I reminded her of when she taught me to make some skirts while I was in college. We didn’t have much money for clothes when I began student teaching. So we bought a pattern for a skirt. And she watched over me while I made several variations of that skirt in different fabrics. It was a bargain.

This spring break as we get ready to go camping, our little camper has needed some repairs. I started camping with Mom and John in this camper in high school. A few years ago, after Matt and I had borrowed it a few times, she gave it to us. It is far from fancy, but the price was right.

Every time we take it out we make some adjustments. Alterations. Upgrades. This week I decided to tackle some tears in the vinyl.

I pulled out a needle and some upholstery thread and got to work. It took me about ten minutes to realize that I didn’t have the right tools. The needle I was using was tearing up my fingers and I couldn’t maneuver it easily in the space. I realized I needed an upholstery needle.

I have never owned an upholstery needle. I had a vague idea of what one looked like. But I’d never used one. But sometime long ago Mom and I had conversations about repairing seat covers and furniture. She’d described the unique shape of and use for an upholstery needle. So I went and bought one.

Today, armed with my new curved needle, I fixed the pulls along some seams in the camper. The stitching isn’t beautiful. But it is functional. Rain and bugs won’t be entering through those spots in the camper. But more importantly, the seams won’t get worse.

I called my mom while I was working. Described what I was doing. The shape of the needle. She couldn’t remember exactly what they looked like. Didn’t remember ever using one. But she sure enjoyed hearing about my project.

The hardest part of dementia is mourning a person who is still here. But also gone.

I don’t talk to Mom about the master schedule anymore. I don’t talk to her about school too much at all. She gets frustrated with her own lack of understanding about things she knows she should know. I miss that camaraderie based on our shared love of education.

I miss my mom. Who she was. Even as I adjust to our new relationship. And stop to appreciate the sweet moments we still have. I miss her.

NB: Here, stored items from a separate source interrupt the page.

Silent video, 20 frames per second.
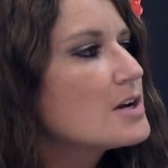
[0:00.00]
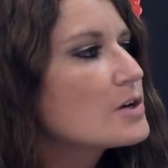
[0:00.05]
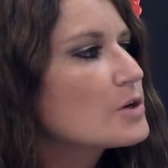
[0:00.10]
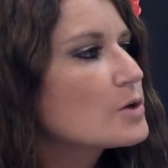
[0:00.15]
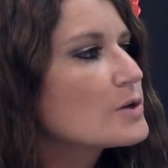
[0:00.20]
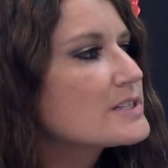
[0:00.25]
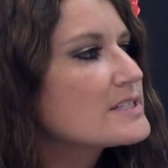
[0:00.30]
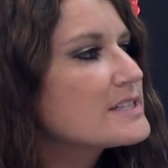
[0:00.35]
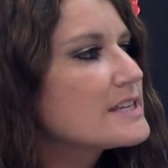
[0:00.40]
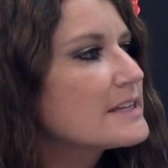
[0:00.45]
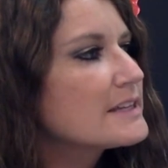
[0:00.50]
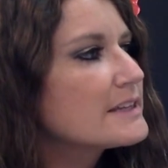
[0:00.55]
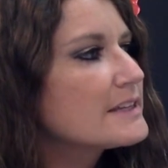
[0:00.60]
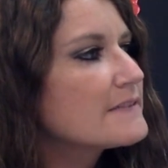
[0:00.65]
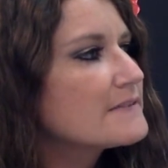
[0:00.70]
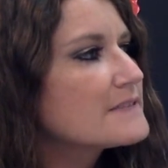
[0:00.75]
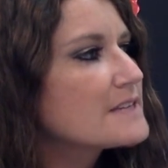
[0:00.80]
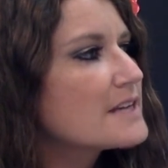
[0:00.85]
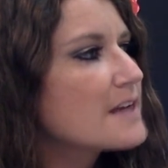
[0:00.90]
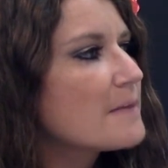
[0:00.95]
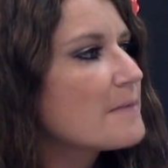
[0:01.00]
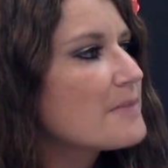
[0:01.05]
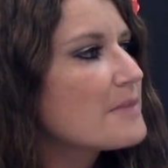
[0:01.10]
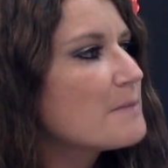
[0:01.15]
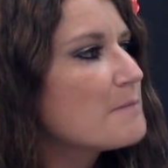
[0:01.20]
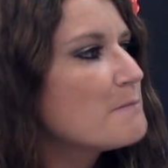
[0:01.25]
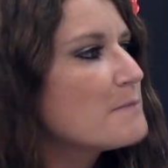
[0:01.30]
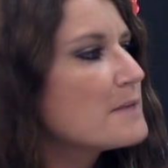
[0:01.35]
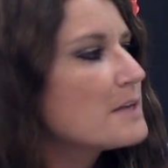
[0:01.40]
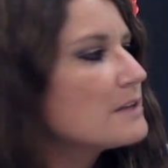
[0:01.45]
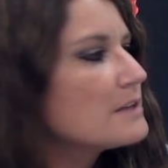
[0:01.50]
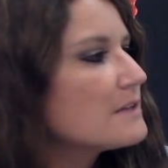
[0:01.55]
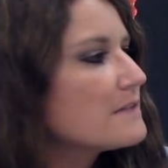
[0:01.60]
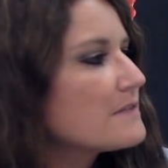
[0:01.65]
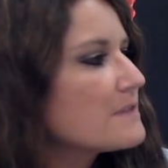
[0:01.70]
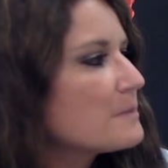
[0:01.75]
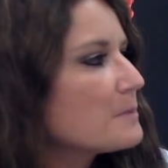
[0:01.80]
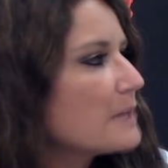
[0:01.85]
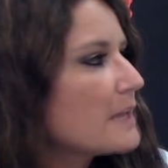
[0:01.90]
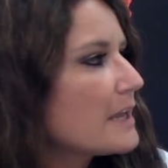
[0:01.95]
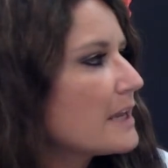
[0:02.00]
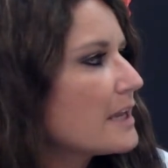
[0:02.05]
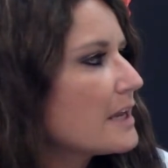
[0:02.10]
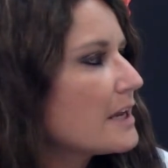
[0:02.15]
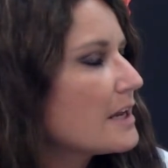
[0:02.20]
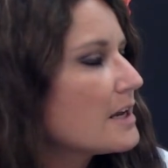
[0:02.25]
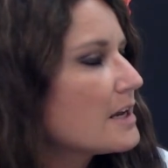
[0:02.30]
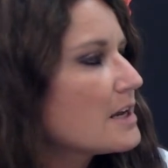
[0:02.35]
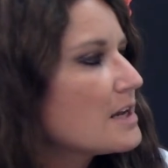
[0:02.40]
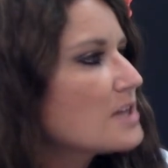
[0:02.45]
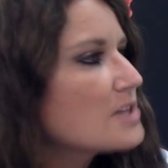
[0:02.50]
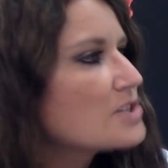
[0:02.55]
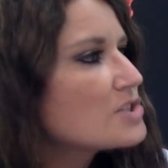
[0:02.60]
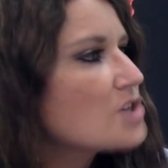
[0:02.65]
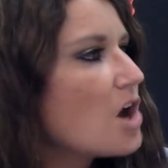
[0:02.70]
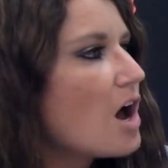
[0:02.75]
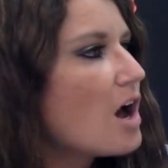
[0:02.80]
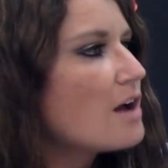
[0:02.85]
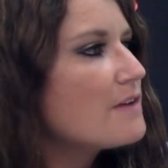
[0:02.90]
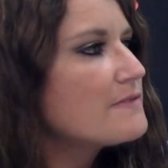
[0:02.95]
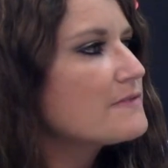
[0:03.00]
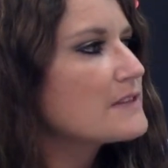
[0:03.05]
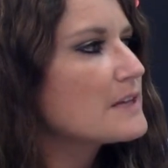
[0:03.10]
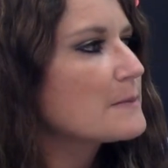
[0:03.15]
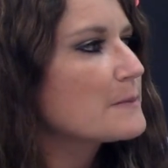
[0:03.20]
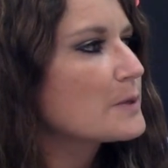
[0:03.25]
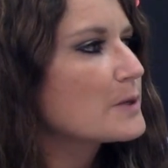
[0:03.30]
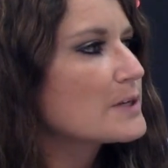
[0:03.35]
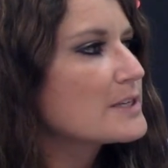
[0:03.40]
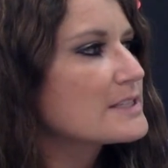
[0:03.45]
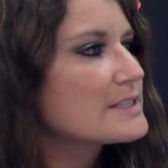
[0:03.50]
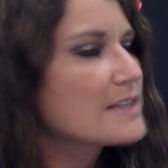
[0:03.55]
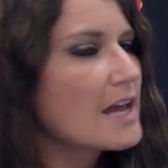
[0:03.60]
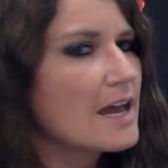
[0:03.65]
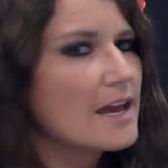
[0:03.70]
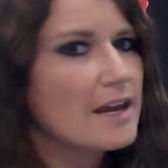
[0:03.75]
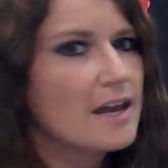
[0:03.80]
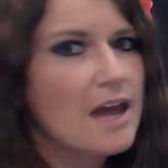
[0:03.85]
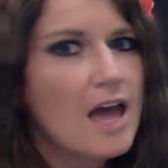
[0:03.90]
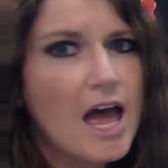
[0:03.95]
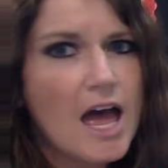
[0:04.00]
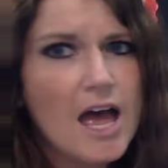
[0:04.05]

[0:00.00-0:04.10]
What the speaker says: Kristen lifted up the middle of the blanket, saw a flipper and said,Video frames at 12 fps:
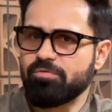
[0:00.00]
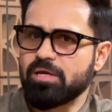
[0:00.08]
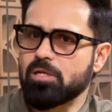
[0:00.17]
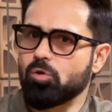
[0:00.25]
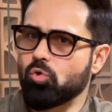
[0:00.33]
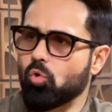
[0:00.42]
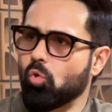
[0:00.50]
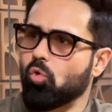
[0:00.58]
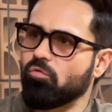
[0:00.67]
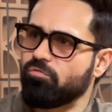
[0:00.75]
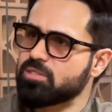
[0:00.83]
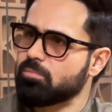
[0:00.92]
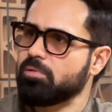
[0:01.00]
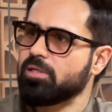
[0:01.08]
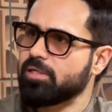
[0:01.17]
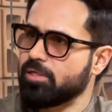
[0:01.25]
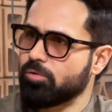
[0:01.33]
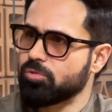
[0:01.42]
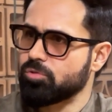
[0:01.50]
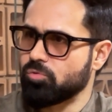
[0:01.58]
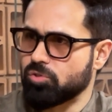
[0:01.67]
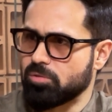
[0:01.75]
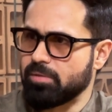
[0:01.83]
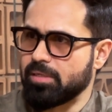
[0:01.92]
very low visibility on
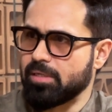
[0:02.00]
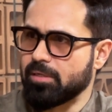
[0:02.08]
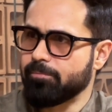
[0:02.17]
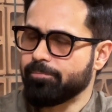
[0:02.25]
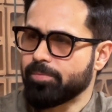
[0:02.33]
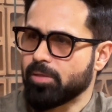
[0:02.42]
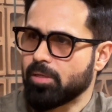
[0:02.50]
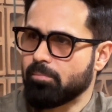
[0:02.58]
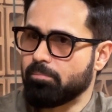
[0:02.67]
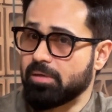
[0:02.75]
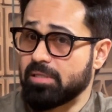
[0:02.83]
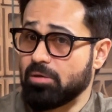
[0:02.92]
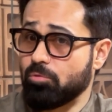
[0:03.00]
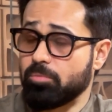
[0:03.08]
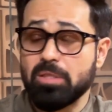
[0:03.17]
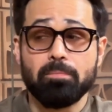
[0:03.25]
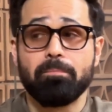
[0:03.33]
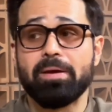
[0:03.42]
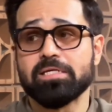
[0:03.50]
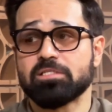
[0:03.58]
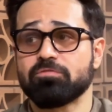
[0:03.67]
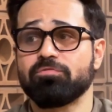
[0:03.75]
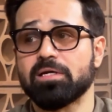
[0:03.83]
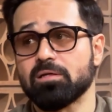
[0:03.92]
social media, but they would be the best
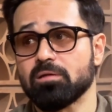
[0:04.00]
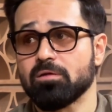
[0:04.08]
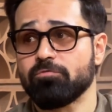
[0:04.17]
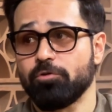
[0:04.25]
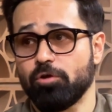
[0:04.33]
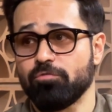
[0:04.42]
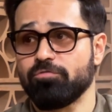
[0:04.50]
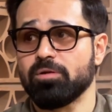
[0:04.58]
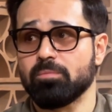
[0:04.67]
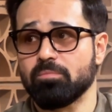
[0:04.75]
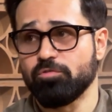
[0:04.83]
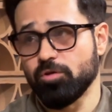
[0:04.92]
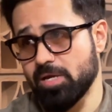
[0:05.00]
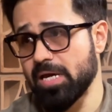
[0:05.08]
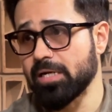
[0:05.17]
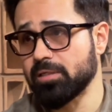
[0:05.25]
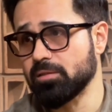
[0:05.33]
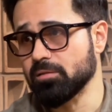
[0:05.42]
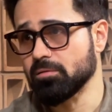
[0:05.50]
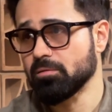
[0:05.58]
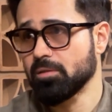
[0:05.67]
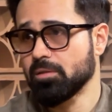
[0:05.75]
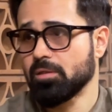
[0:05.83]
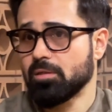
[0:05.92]
fit for your film, for your character.
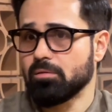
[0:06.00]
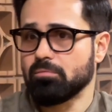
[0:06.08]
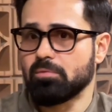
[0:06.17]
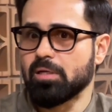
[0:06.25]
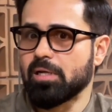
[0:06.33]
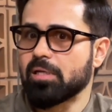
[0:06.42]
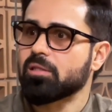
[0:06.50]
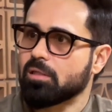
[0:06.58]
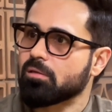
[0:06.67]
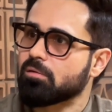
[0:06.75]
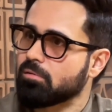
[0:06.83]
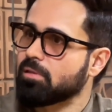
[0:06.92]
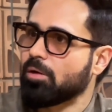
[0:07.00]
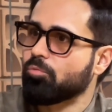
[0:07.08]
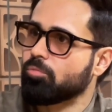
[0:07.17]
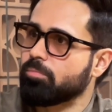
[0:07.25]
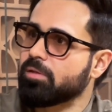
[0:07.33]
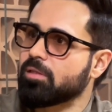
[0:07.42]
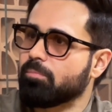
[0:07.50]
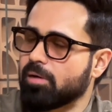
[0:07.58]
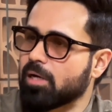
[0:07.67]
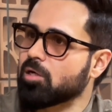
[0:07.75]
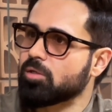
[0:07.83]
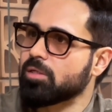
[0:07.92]
Then I think that would be the
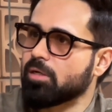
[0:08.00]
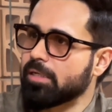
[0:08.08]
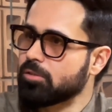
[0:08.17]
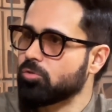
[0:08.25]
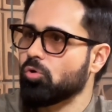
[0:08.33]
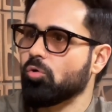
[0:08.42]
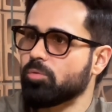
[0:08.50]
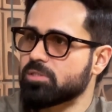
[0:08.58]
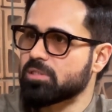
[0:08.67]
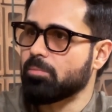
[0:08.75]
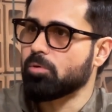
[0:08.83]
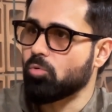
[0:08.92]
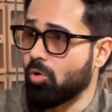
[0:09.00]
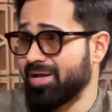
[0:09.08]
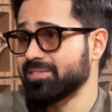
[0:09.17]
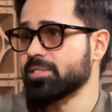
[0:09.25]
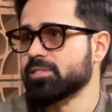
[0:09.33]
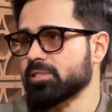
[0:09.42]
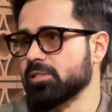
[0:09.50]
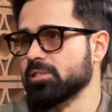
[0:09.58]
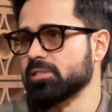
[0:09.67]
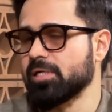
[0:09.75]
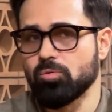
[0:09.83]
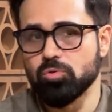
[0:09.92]
priority, right? To go with someone who has the skill
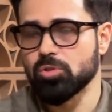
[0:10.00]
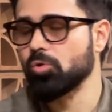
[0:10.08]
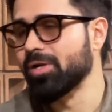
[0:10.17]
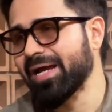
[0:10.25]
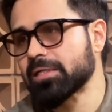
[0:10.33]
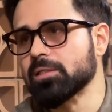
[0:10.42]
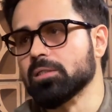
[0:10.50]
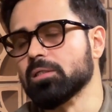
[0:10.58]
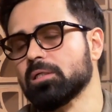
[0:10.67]
set, who's a good actor.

But I’m blessed by her legacy.





1 comment:

CristyThoughts said...

*Hugs* My heart aches for you, Laura, but it is so happy that you have those moments. I remember one summer making little matching skirt and top sets together (I even remember the plaid fabric we used!). I was so proud of myself because I had never done anything like that before. You and your mom made it seem so easy.

I'm afraid I will be dealing with similar issues with my mom someday, too. We went through it with my Grandma Smith, so I have a hint of how to prepare myself, but I know it will be much tougher when it's my mom.

I know your mom would be (& is) proud of your unswerving determination to make potentially negative interactions into ones filled with love. Hang in there. Love you, Cuz.